**Data to examine**
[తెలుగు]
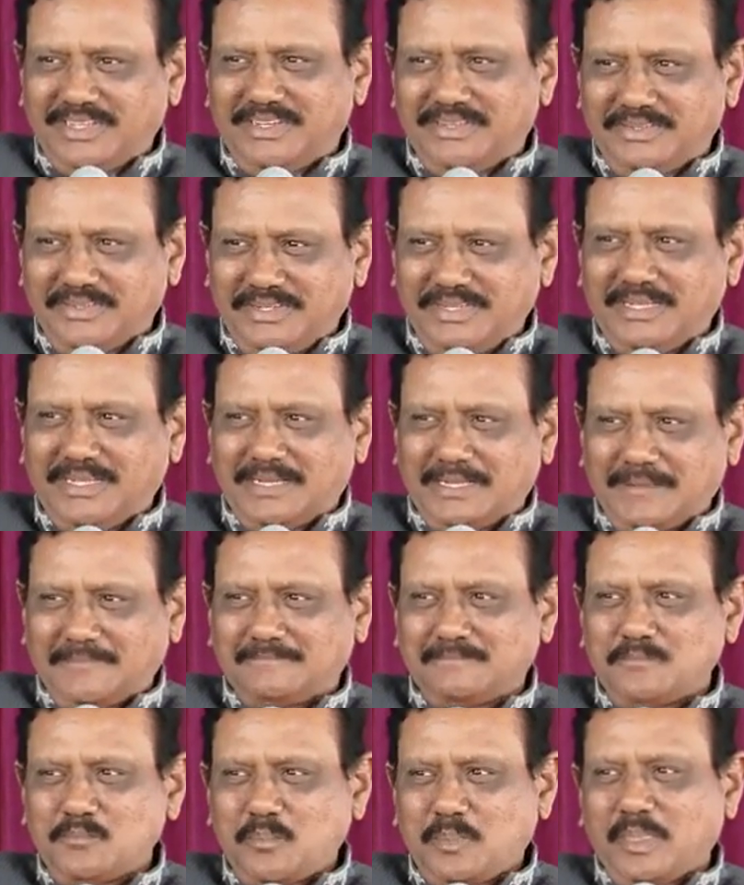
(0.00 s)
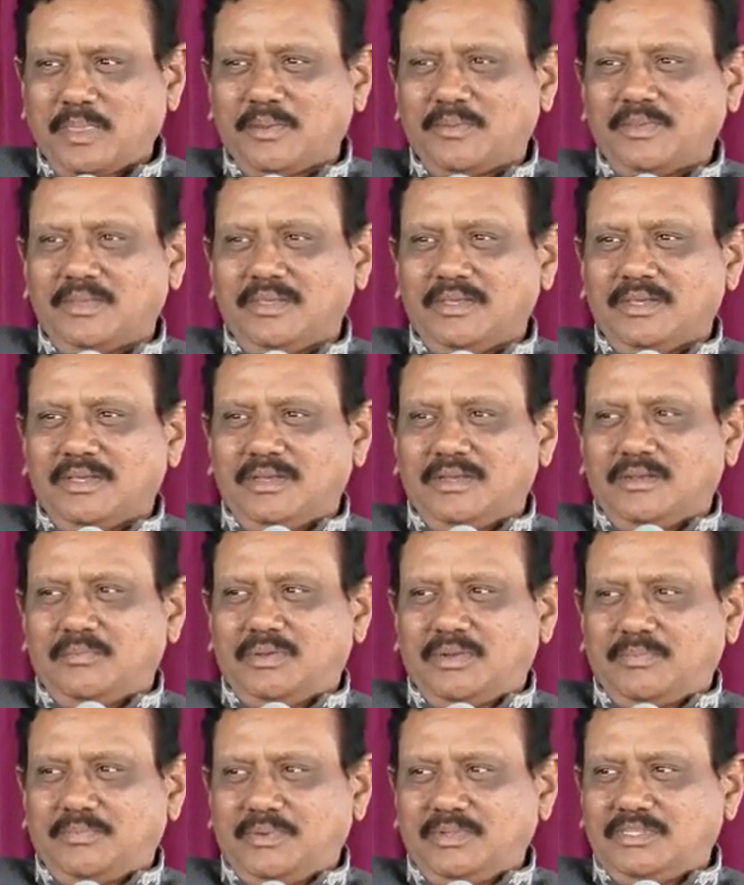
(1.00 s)
కలిగింది కాక
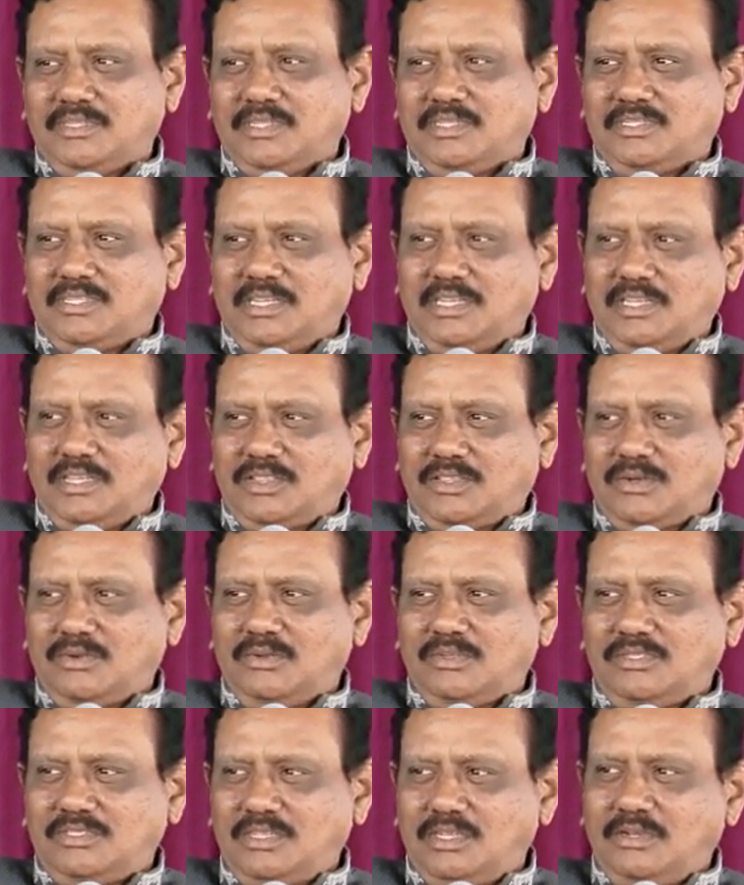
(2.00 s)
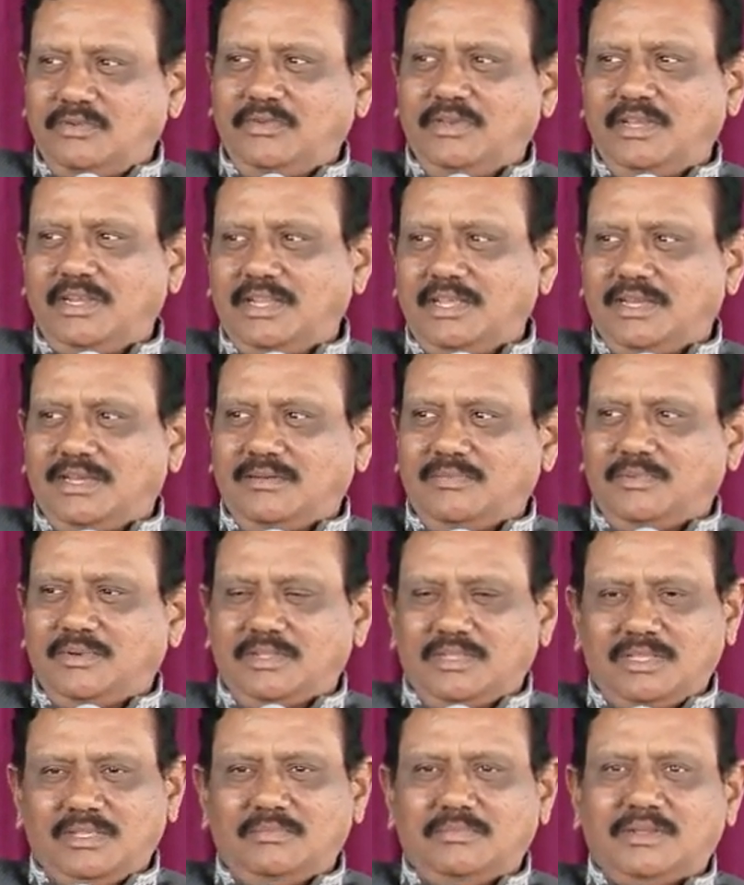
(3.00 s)
ప్రపంచ చరిత్రలో సిలువే
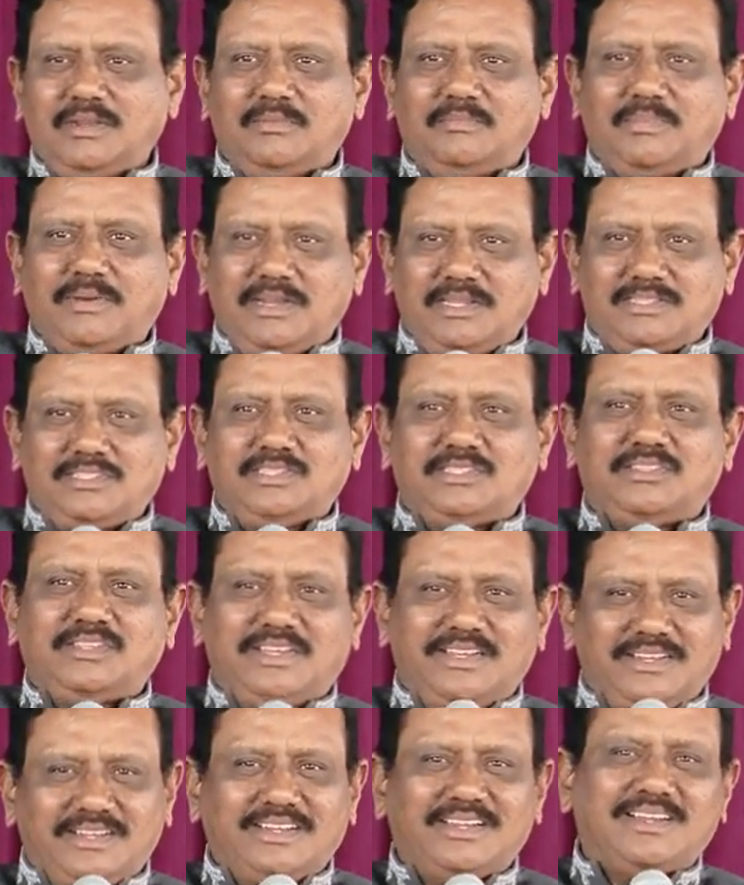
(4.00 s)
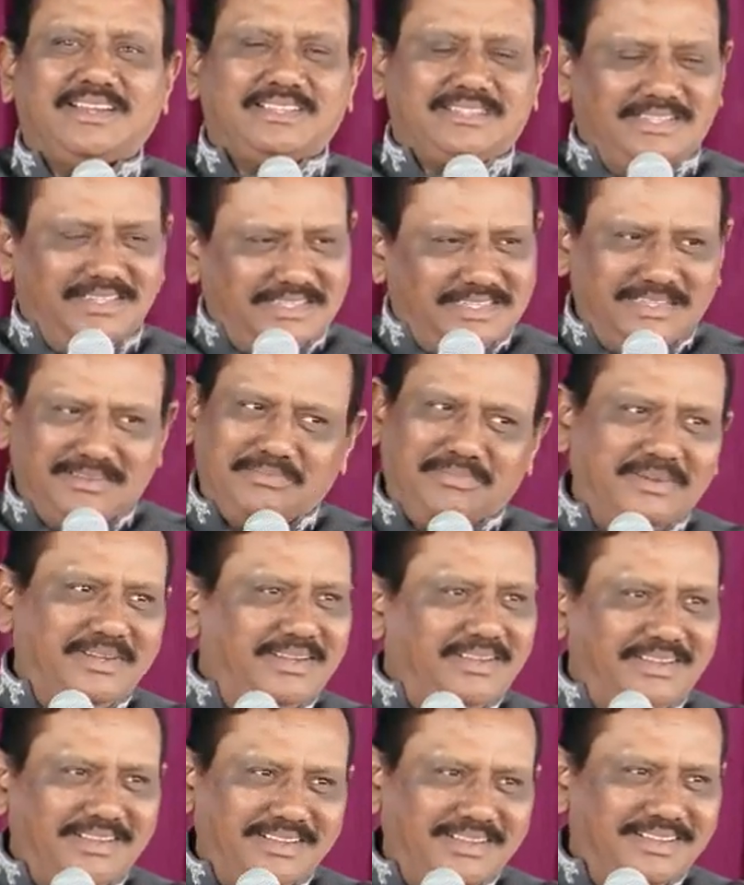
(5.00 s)
లేకపోతే మన పరిస్థితి ఏంటండి అసలు
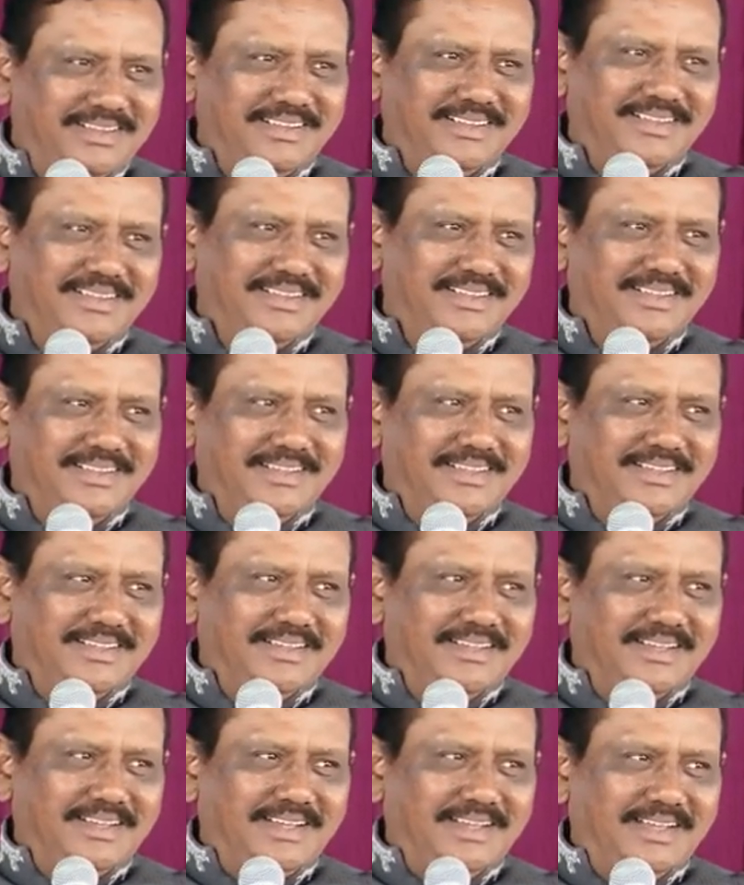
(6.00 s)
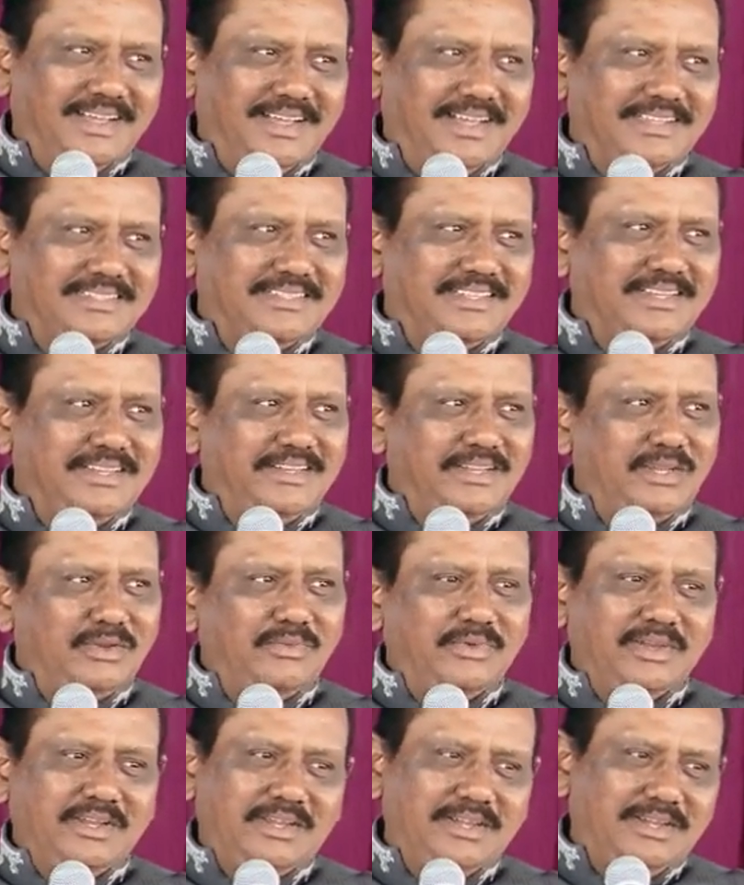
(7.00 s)
చెప్పండి అసలు
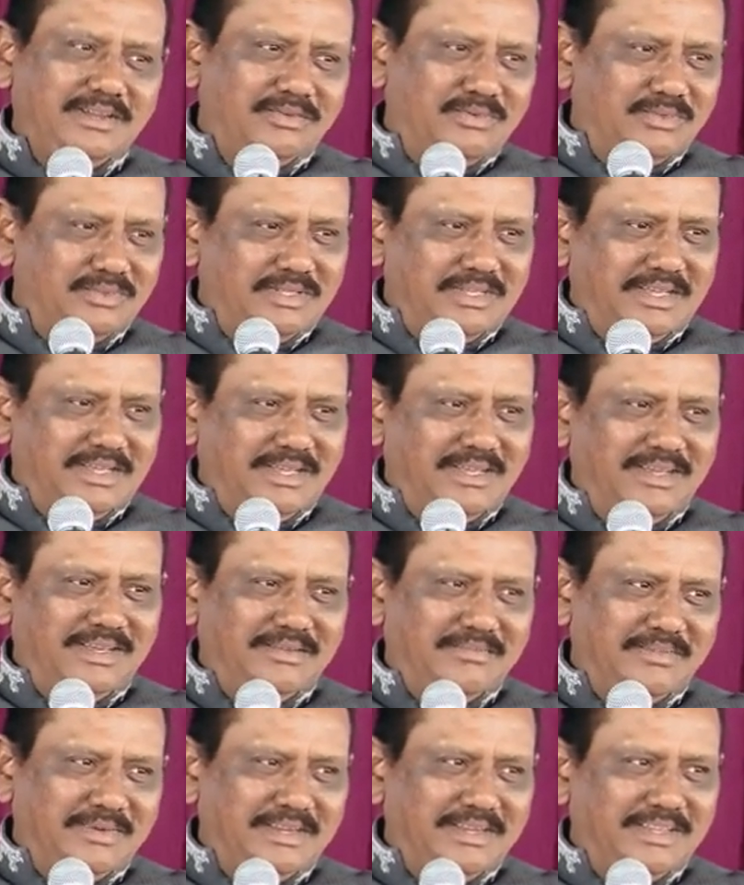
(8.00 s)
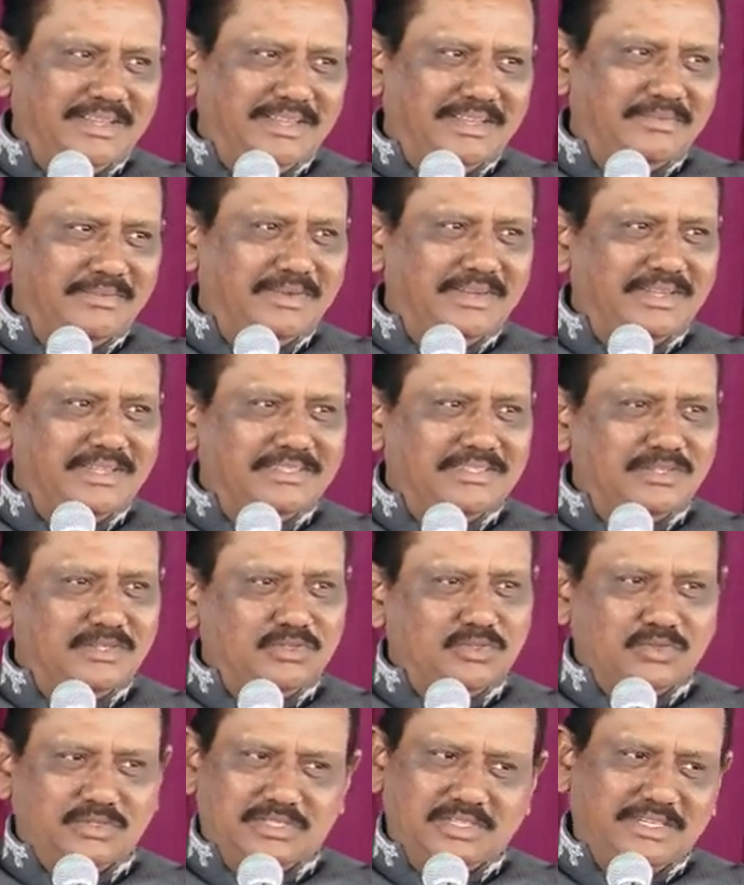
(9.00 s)
నిల్వ నీడ ఉందా మనకి ఏమైనా అసలు
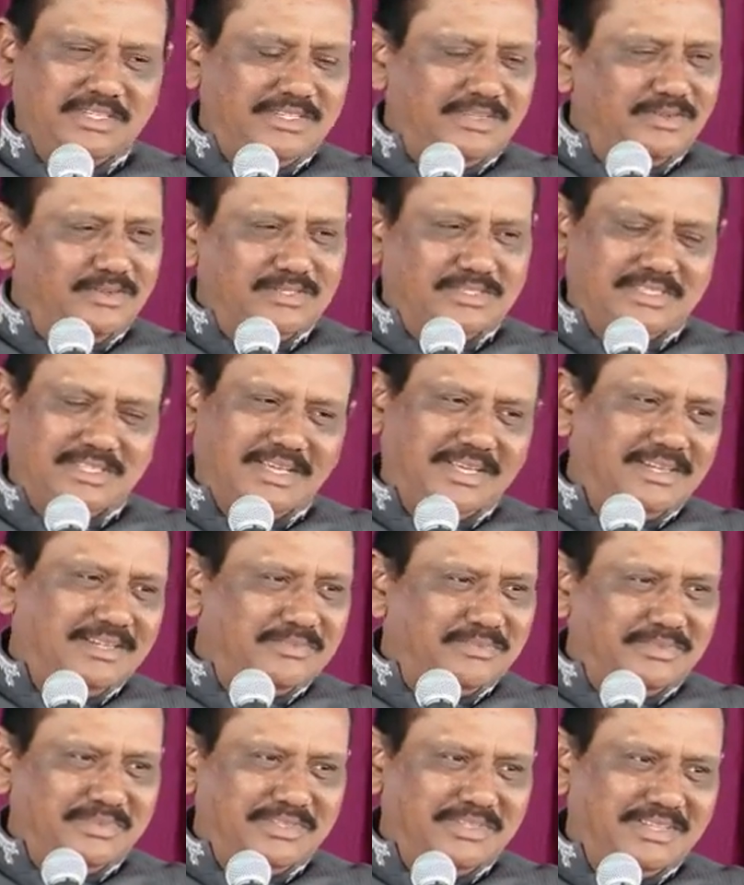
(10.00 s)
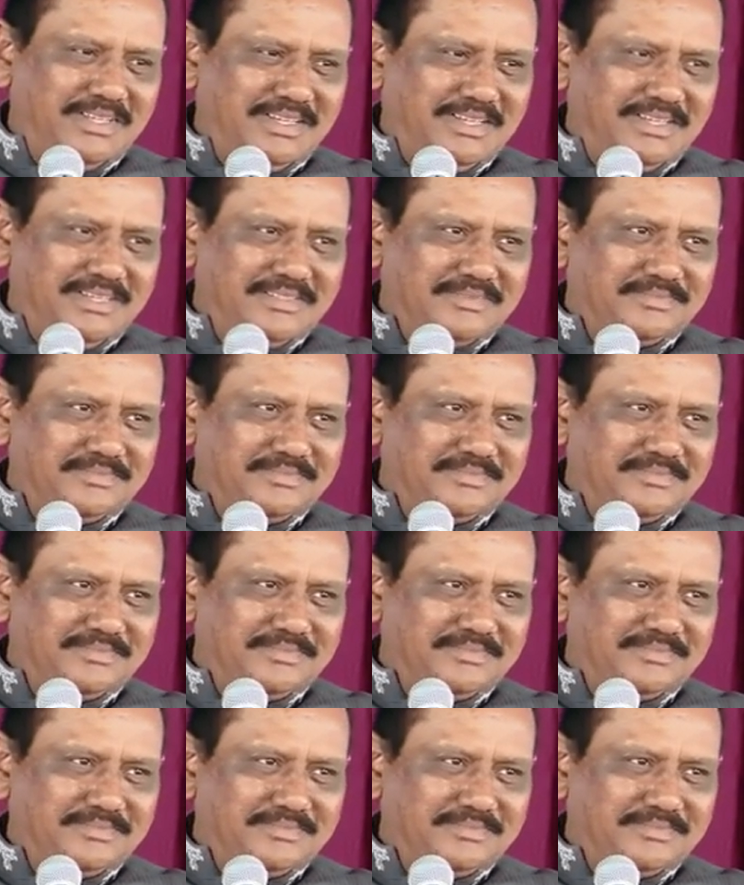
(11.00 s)
సొసైటీలో స్థానం ఉందా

**Exercise description**
Repeat the material line for line. Pictures stay out of the copy.

**Task solution**
[తెలుగు]
(0.00 s)
(1.00 s)
కలిగింది కాక
(2.00 s)
(3.00 s)
ప్రపంచ చరిత్రలో సిలువే
(4.00 s)
(5.00 s)
లేకపోతే మన పరిస్థితి ఏంటండి అసలు
(6.00 s)
(7.00 s)
చెప్పండి అసలు
(8.00 s)
(9.00 s)
నిల్వ నీడ ఉందా మనకి ఏమైనా అసలు
(10.00 s)
(11.00 s)
సొసైటీలో స్థానం ఉందా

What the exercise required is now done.